▶ **Problem description**:
Take the records below from their first line through the line holding "Video frames at", and set each of those lines down exactly, without pictures.
-- Exercise inputs follows --
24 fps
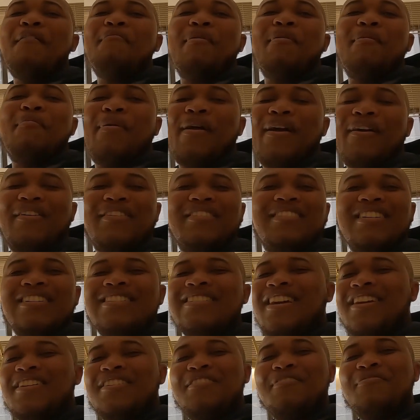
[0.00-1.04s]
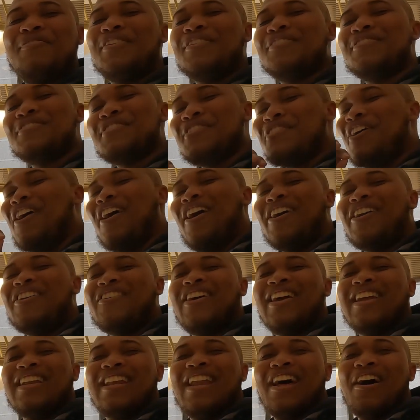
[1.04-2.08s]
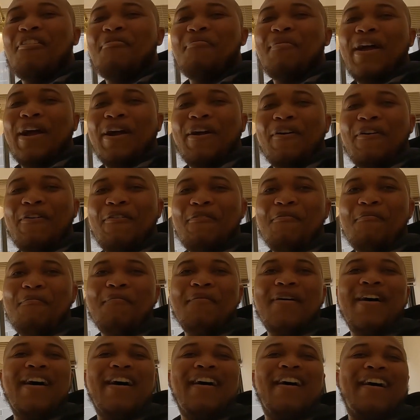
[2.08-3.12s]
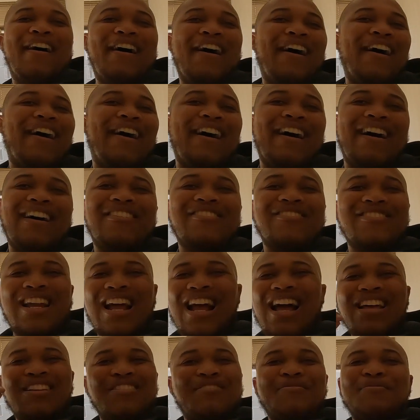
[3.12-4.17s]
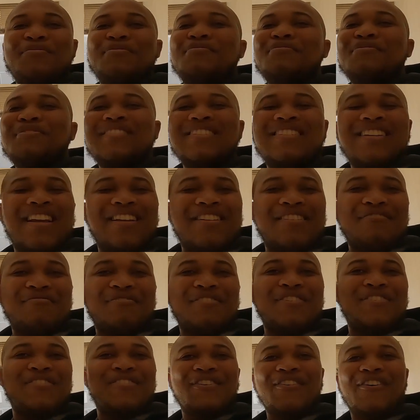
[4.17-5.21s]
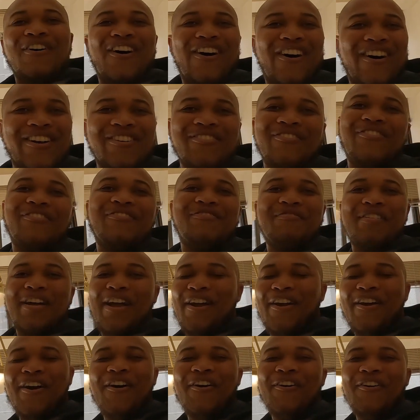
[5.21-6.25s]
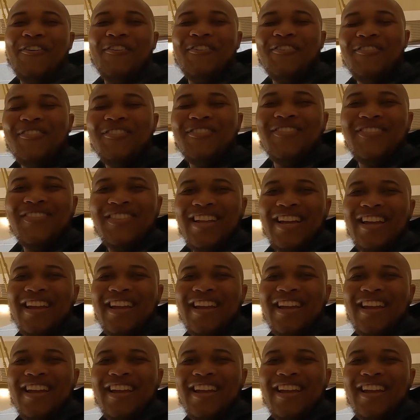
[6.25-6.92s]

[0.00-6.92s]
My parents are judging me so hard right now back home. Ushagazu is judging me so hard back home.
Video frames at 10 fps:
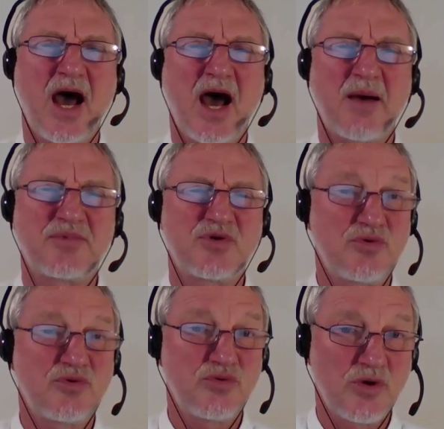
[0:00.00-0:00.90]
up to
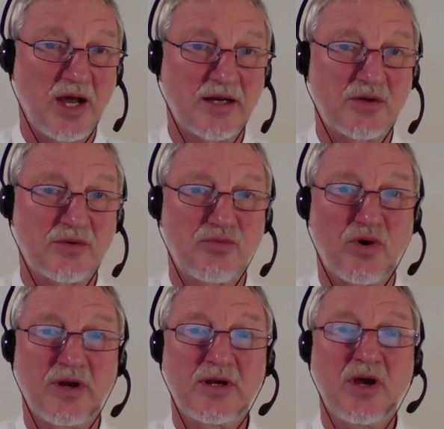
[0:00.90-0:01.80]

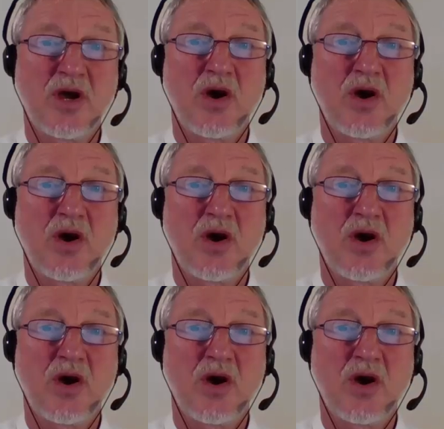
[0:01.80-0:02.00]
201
-- Exercise inputs concluded --
▶ **Exercise response**:
24 fps
[0.00-1.04s]
[1.04-2.08s]
[2.08-3.12s]
[3.12-4.17s]
[4.17-5.21s]
[5.21-6.25s]
[6.25-6.92s]

[0.00-6.92s]
My parents are judging me so hard right now back home. Ushagazu is judging me so hard back home.
Video frames at 10 fps:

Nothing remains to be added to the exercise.